**Action item:**
Copy out exactly the lines from the one containing "[00:00:00.80 to 00:00:01.60]" through the end of the records, and no pictures.

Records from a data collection
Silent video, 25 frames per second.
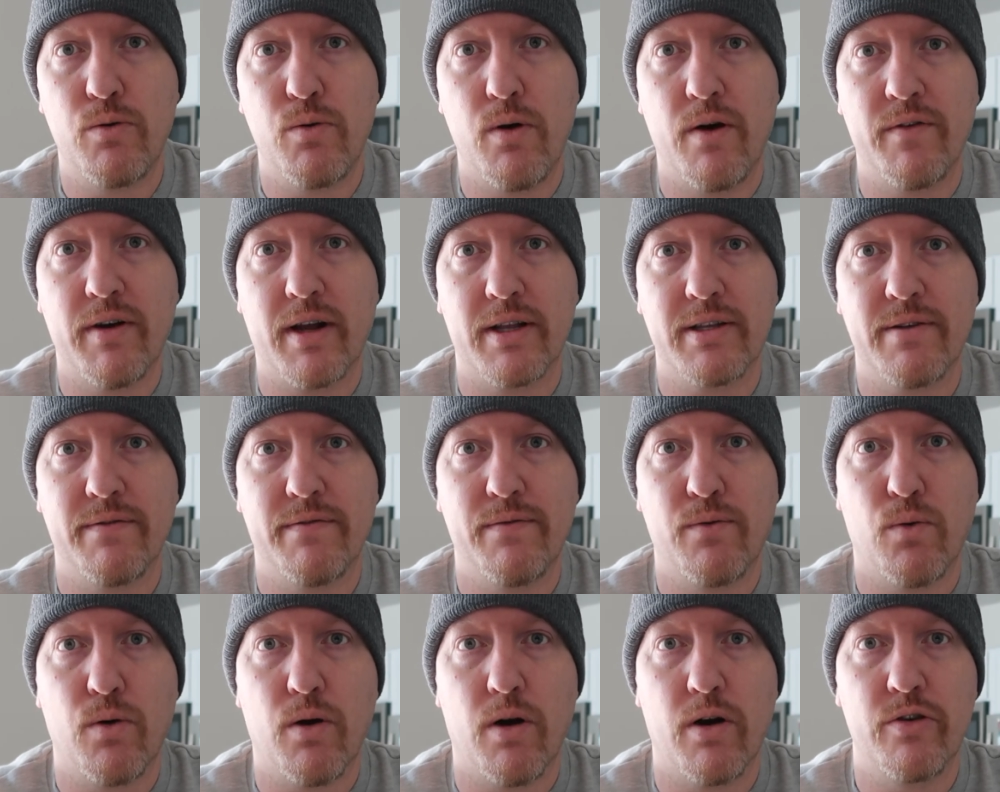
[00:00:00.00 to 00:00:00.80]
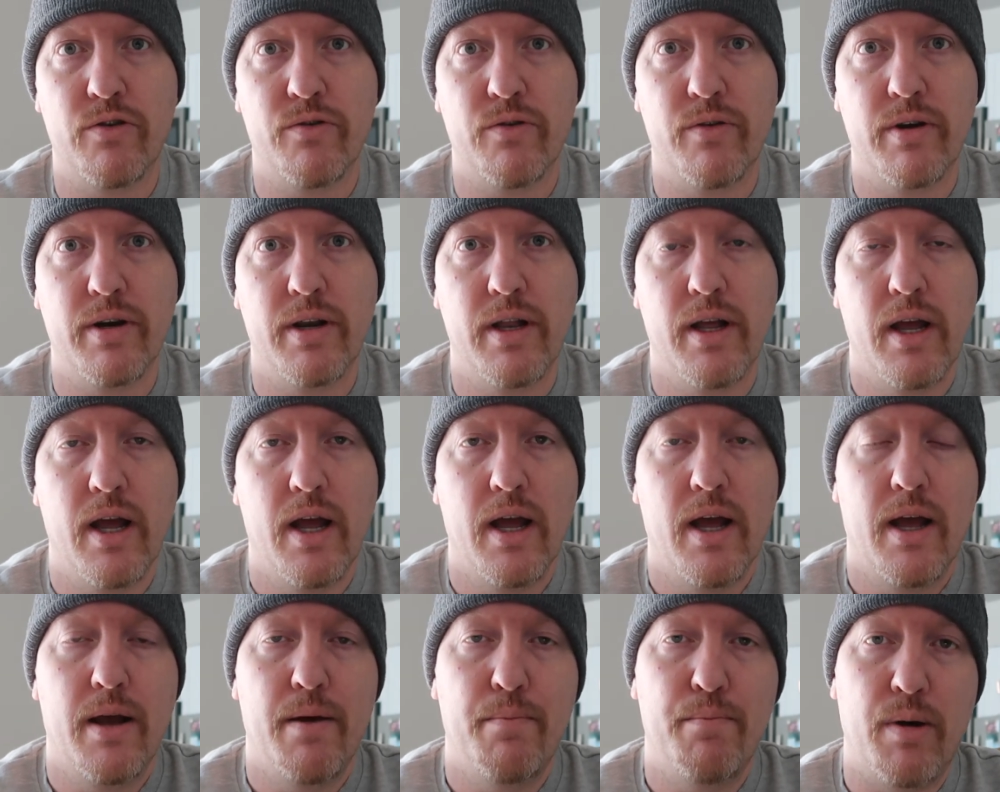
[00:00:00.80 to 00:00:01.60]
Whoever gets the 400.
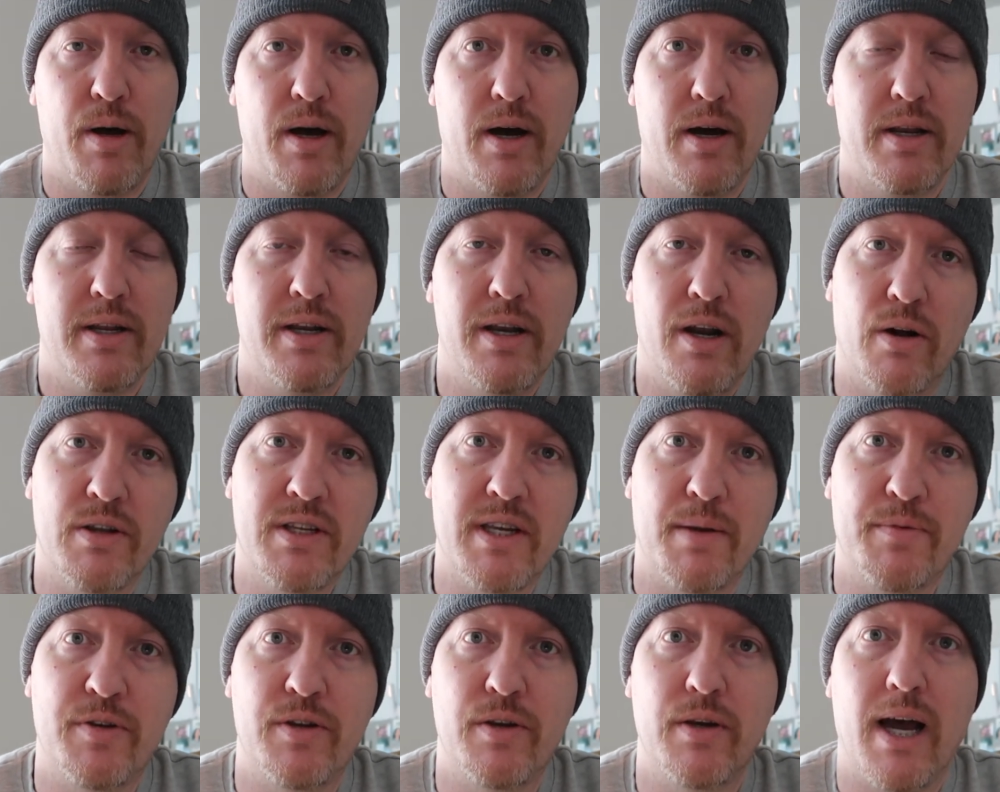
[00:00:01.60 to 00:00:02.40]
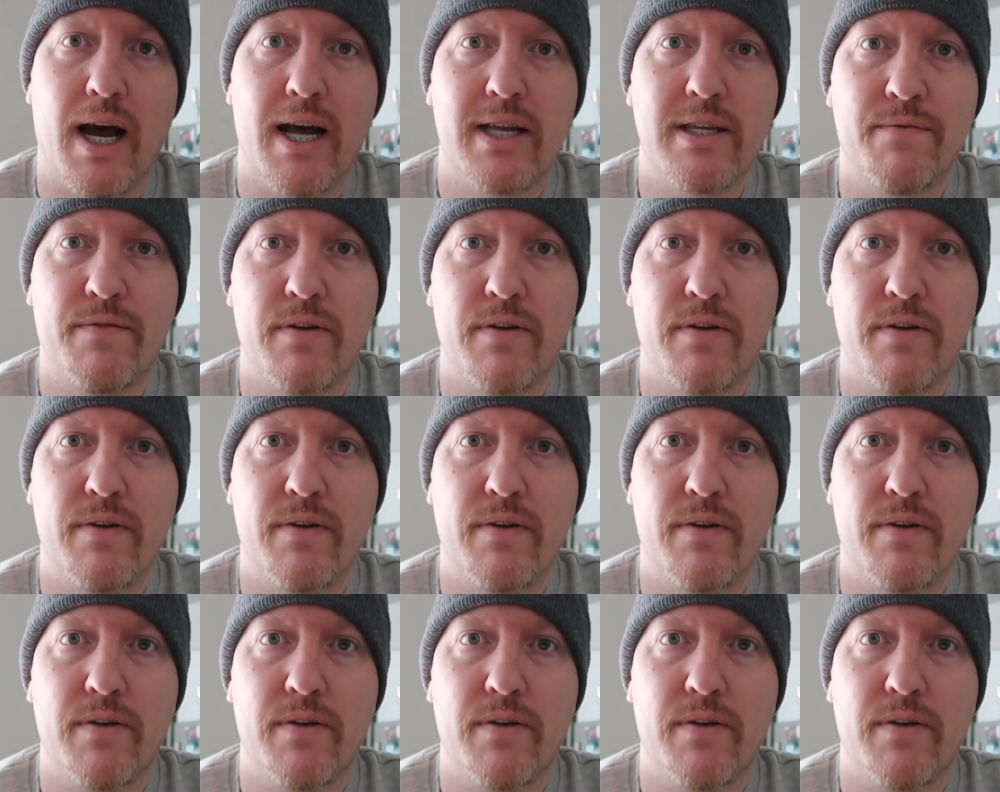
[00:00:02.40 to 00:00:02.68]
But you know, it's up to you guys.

**Exercise answer:**
[00:00:00.80 to 00:00:01.60]
Whoever gets the 400.
[00:00:01.60 to 00:00:02.40]
[00:00:02.40 to 00:00:02.68]
But you know, it's up to you guys.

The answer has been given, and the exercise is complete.